__Instructions for the task__.
Everything from the line holding "[00:00:13.00 to 00:00:14.00]" through the final line of the records is to be transcribed exactly, except pictures, and nothing beyond that.

------ Source data ------

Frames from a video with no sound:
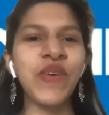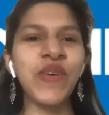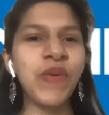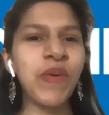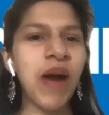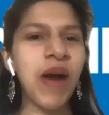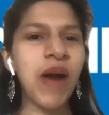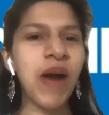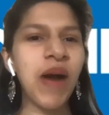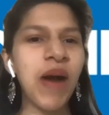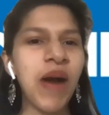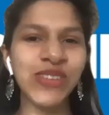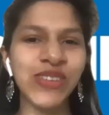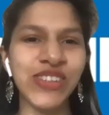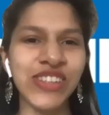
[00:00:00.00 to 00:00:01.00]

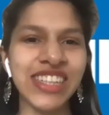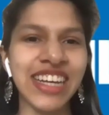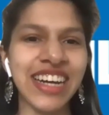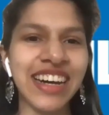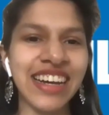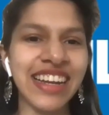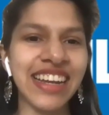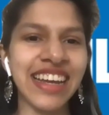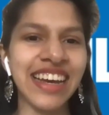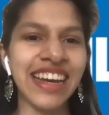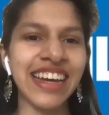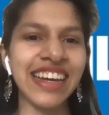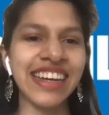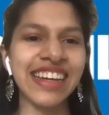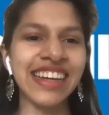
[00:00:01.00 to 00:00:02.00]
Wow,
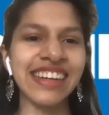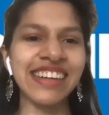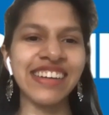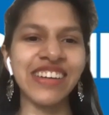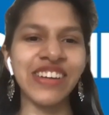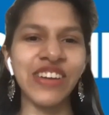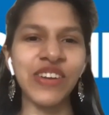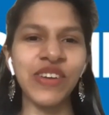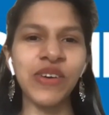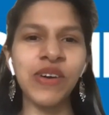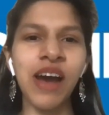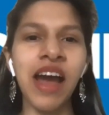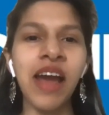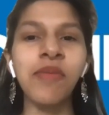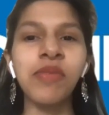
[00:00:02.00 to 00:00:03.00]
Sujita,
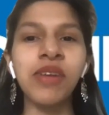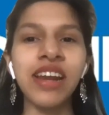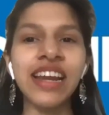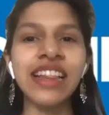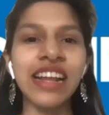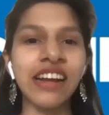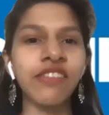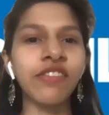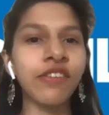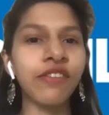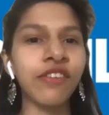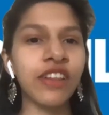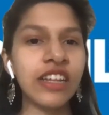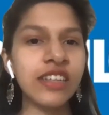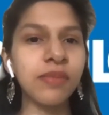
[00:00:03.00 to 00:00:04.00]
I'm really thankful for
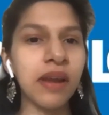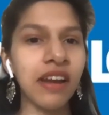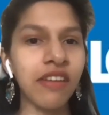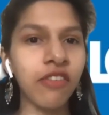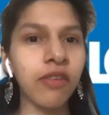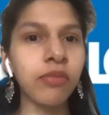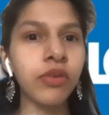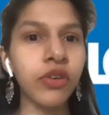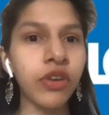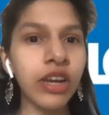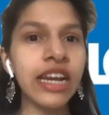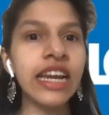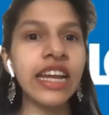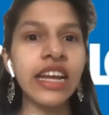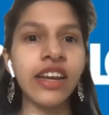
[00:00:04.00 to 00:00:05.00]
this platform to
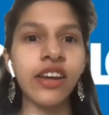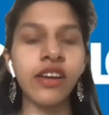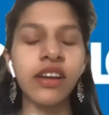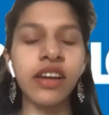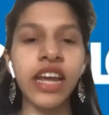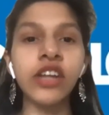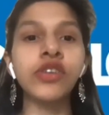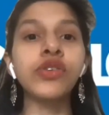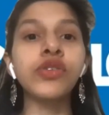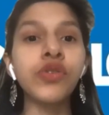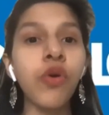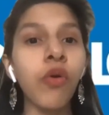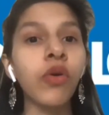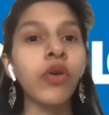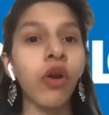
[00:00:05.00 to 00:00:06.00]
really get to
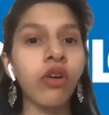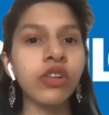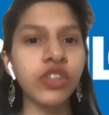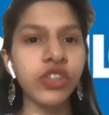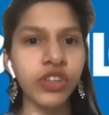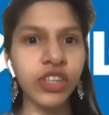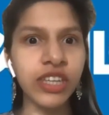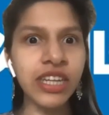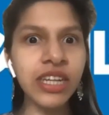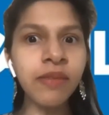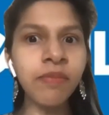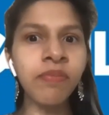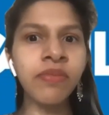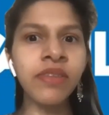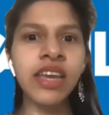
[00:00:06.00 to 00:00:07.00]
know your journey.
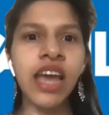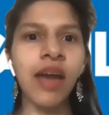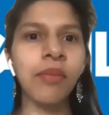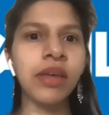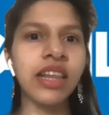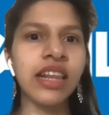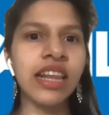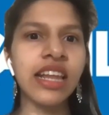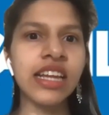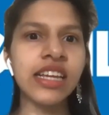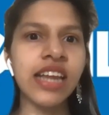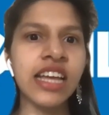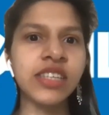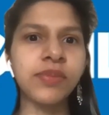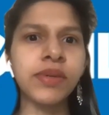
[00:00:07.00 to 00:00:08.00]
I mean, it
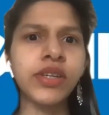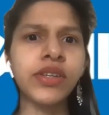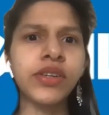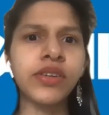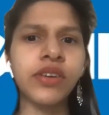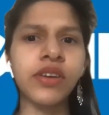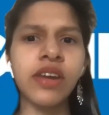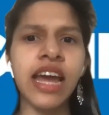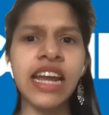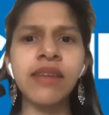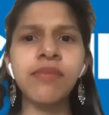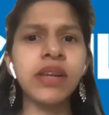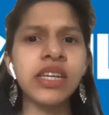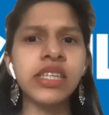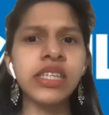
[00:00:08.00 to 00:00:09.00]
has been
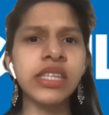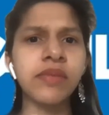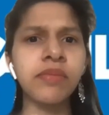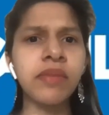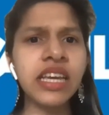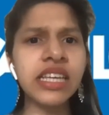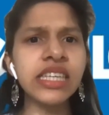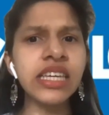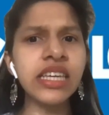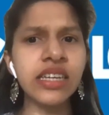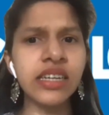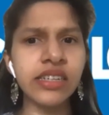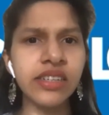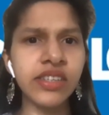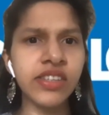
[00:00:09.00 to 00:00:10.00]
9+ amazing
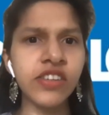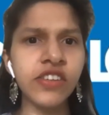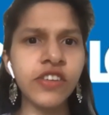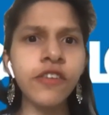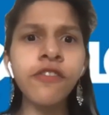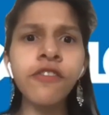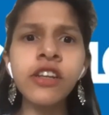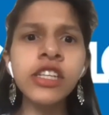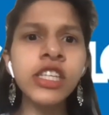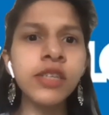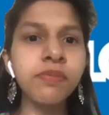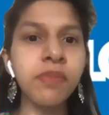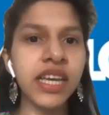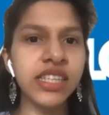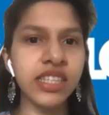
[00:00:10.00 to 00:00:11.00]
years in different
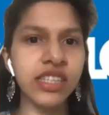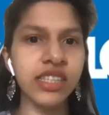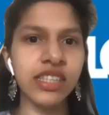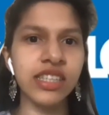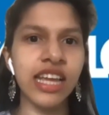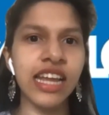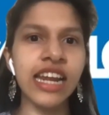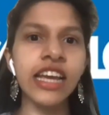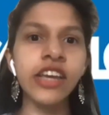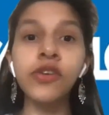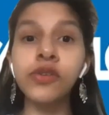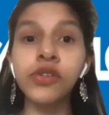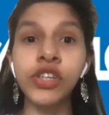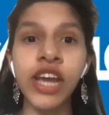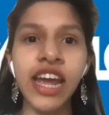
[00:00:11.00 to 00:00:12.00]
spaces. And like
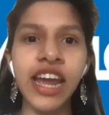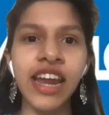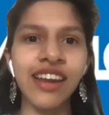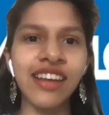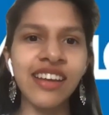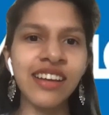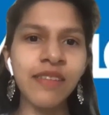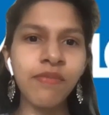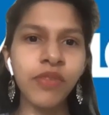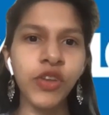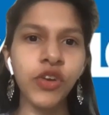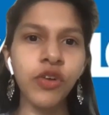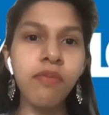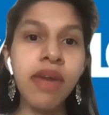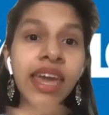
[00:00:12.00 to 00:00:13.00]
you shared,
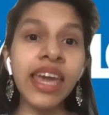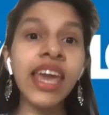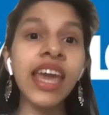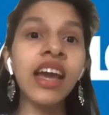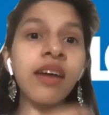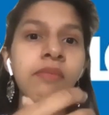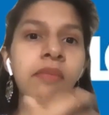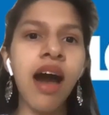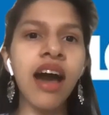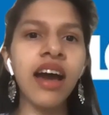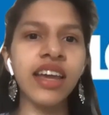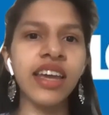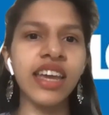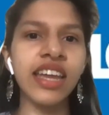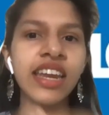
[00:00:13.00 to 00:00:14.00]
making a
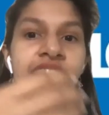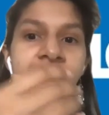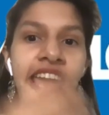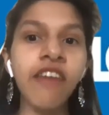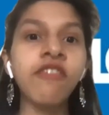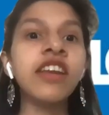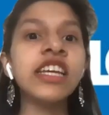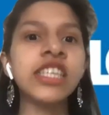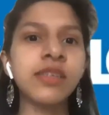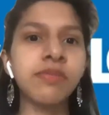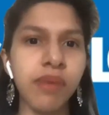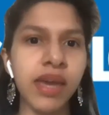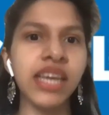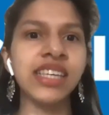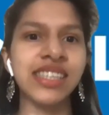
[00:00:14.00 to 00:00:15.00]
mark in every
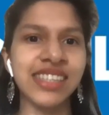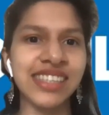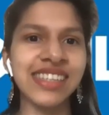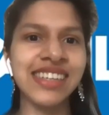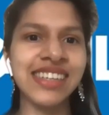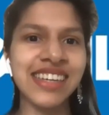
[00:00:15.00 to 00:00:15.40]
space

------

__Answer space__.
[00:00:13.00 to 00:00:14.00]
making a
[00:00:14.00 to 00:00:15.00]
mark in every
[00:00:15.00 to 00:00:15.40]
space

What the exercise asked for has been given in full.